The Wedding of Lilli Marlene is a 1953 British drama film directed by Arthur Crabtree and starring Lisa Daniely, Hugh McDermott and Sid James. It was written by John Baines and was a sequel to the 1950 film Lilli Marlene, also directed by Crabtree.

==Premise==
After the end of the Second World War, Lilli Marlene and American reporter Steve Moray plan to marry, but when Lilli gets a chance for a big break on the London stage, it throws their plans into disarray.

==Cast==
- Lisa Daniely as Lilli Marlene
- Hugh McDermott as Steve Moray, Lilli's fiancé
- Sid James as Finnimore Hunt
- Gabrielle Brune as Maggie Lennox
- Jack Billings as Hal Marvel
- Robert Ayres as Andrew Jackson
- Joan Heal as Linda
- John Blythe as Holt
- Mairhi Russell as Mrs. Smith
- Irene Handl as Rosie, the Eastern European dresser
- Wally Patch as Wally
- Dandy Nichols as Mrs.
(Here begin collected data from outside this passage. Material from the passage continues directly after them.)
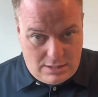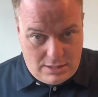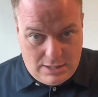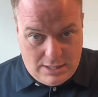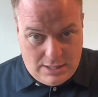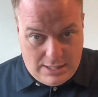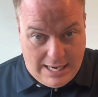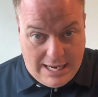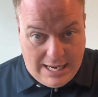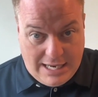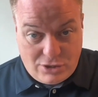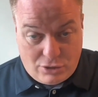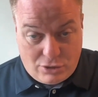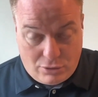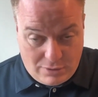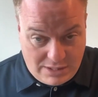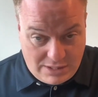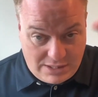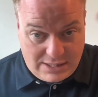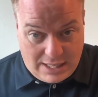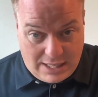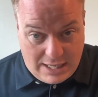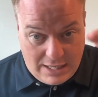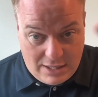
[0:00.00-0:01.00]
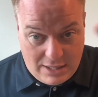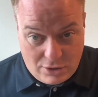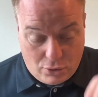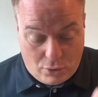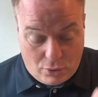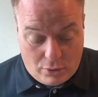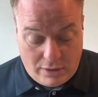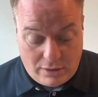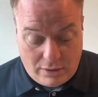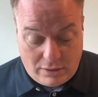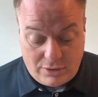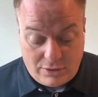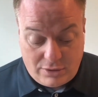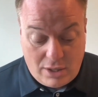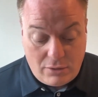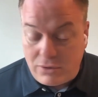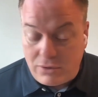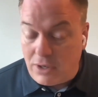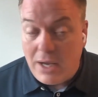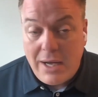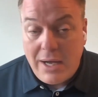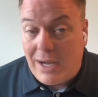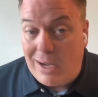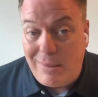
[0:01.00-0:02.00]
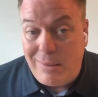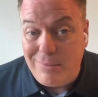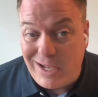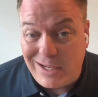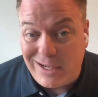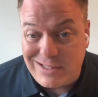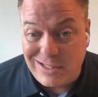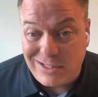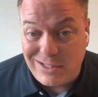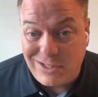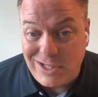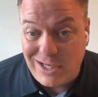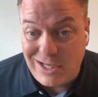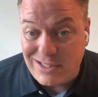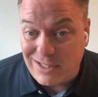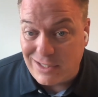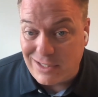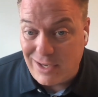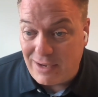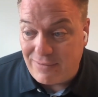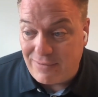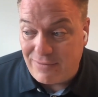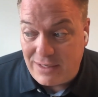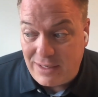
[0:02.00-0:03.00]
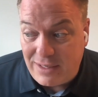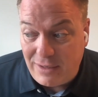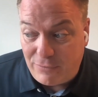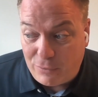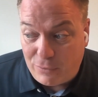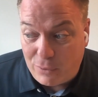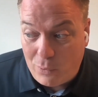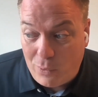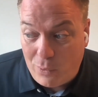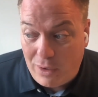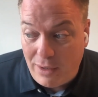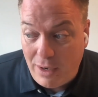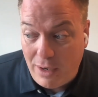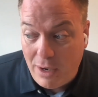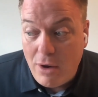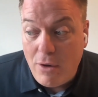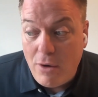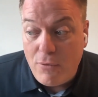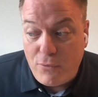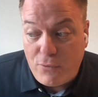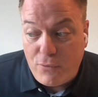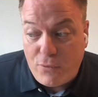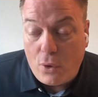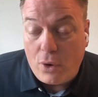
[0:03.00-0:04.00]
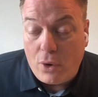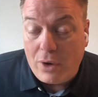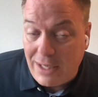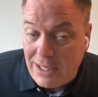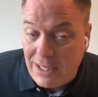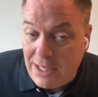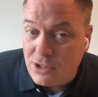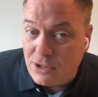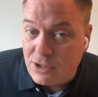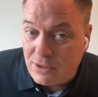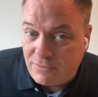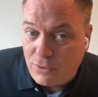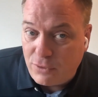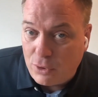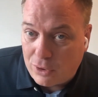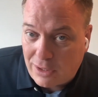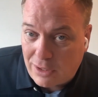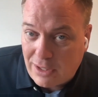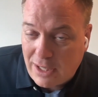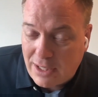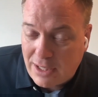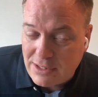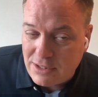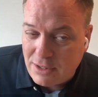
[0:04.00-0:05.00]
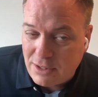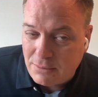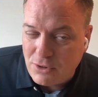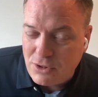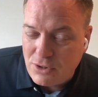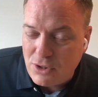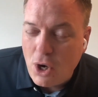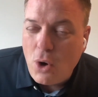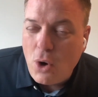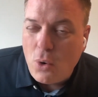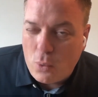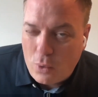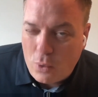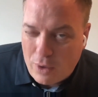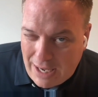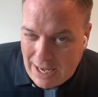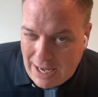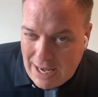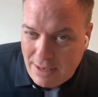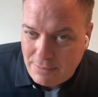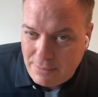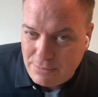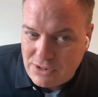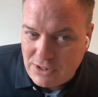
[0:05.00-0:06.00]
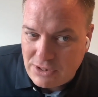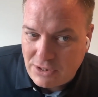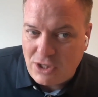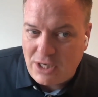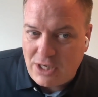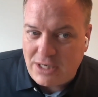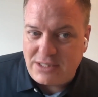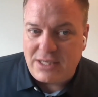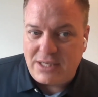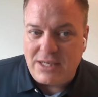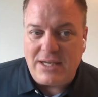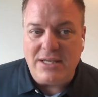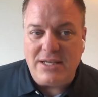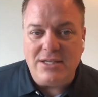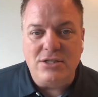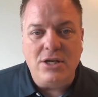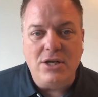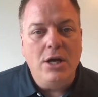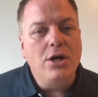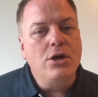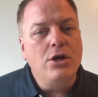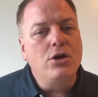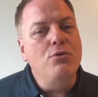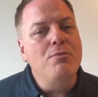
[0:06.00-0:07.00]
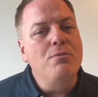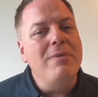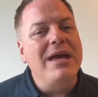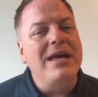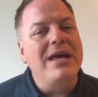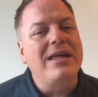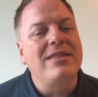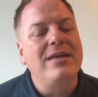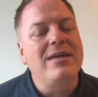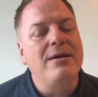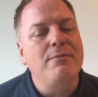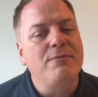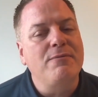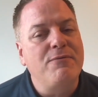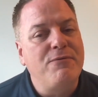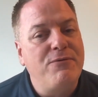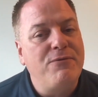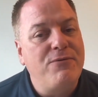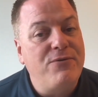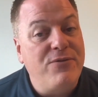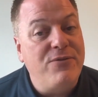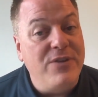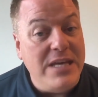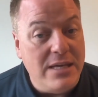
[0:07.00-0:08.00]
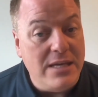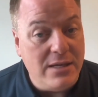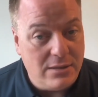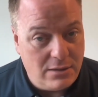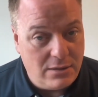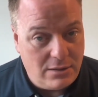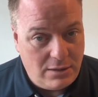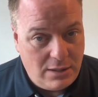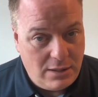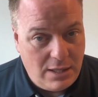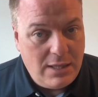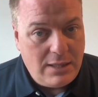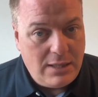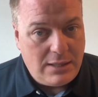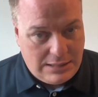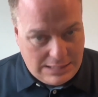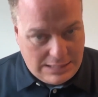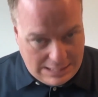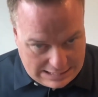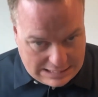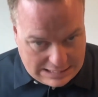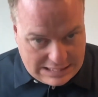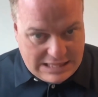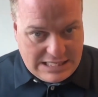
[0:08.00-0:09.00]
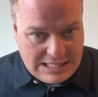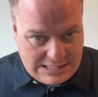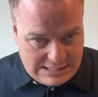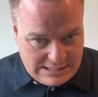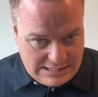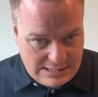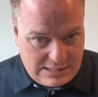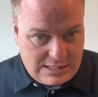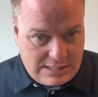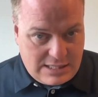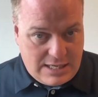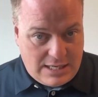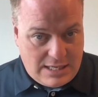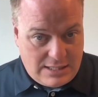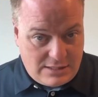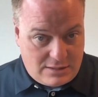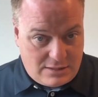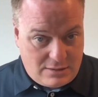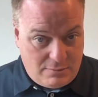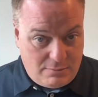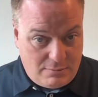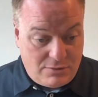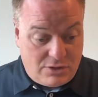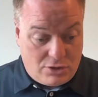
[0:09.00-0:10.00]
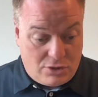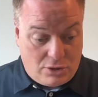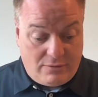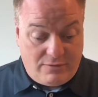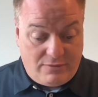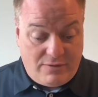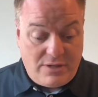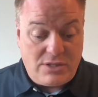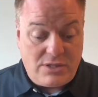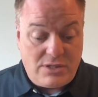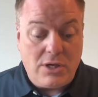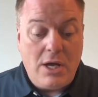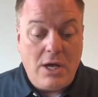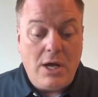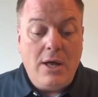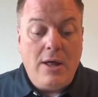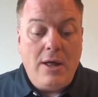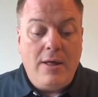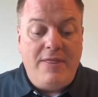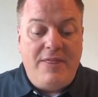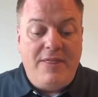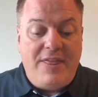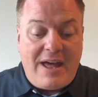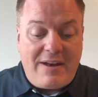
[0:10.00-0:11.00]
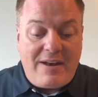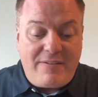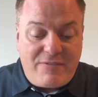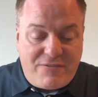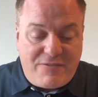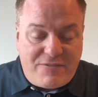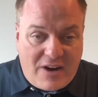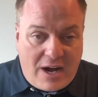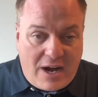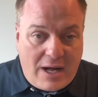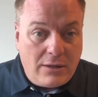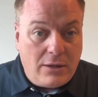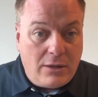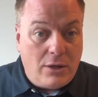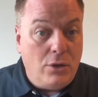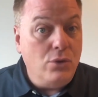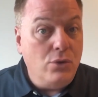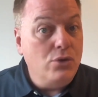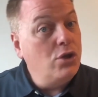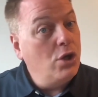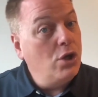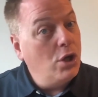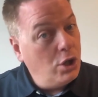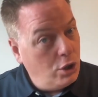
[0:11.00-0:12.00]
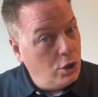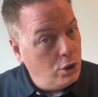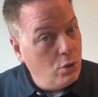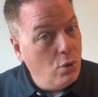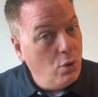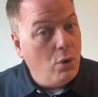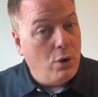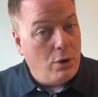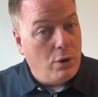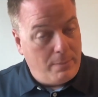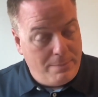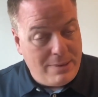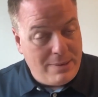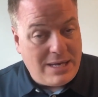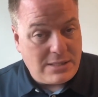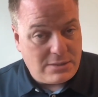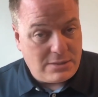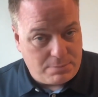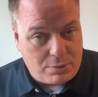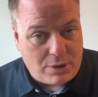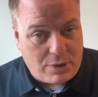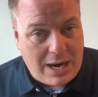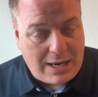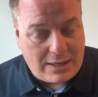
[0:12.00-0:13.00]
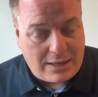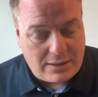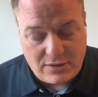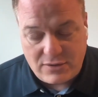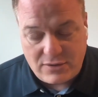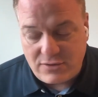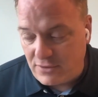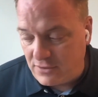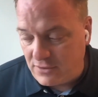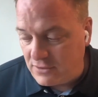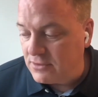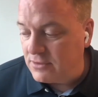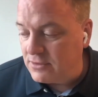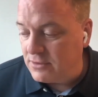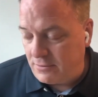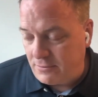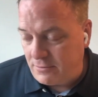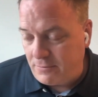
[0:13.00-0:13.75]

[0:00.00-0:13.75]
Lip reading: Asterisk, editorial note, I'm not suggesting you have a different one for each of your customers. What I am suggesting is you make them feel like this is custom service that follows your best practices.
Harris
- Ann Bennett as Forbes
- Ben Williams as Ted
- Tom Gill as Willy
- Jacques Cey as Vittorio
- Ernst Ulman as Salmon
- Jacqueline Mackenzie as theatre barmaid
- Charmian Buchel as Becky
- George Roderick as theatrical agent
- Stanley Baker as audience member

== Production ==
It was made at Southall Studios with sets designed by the art director Ray Simm.

== Critical reception ==
The Monthly Film Bulletin wrote: "Although Lisa Daniely has a pleasant voice, the ineffective musical numbers do not help to enliven this tedious picture of show business in London."

Leslie Halliwell said: "Poorly confected programme filler, an unnecessary sequel if ever there was one."

In British Sound Films: The Studio Years 1928–1959 David Quinlan rated the film as "poor", writing: "Long, stiff and tedious."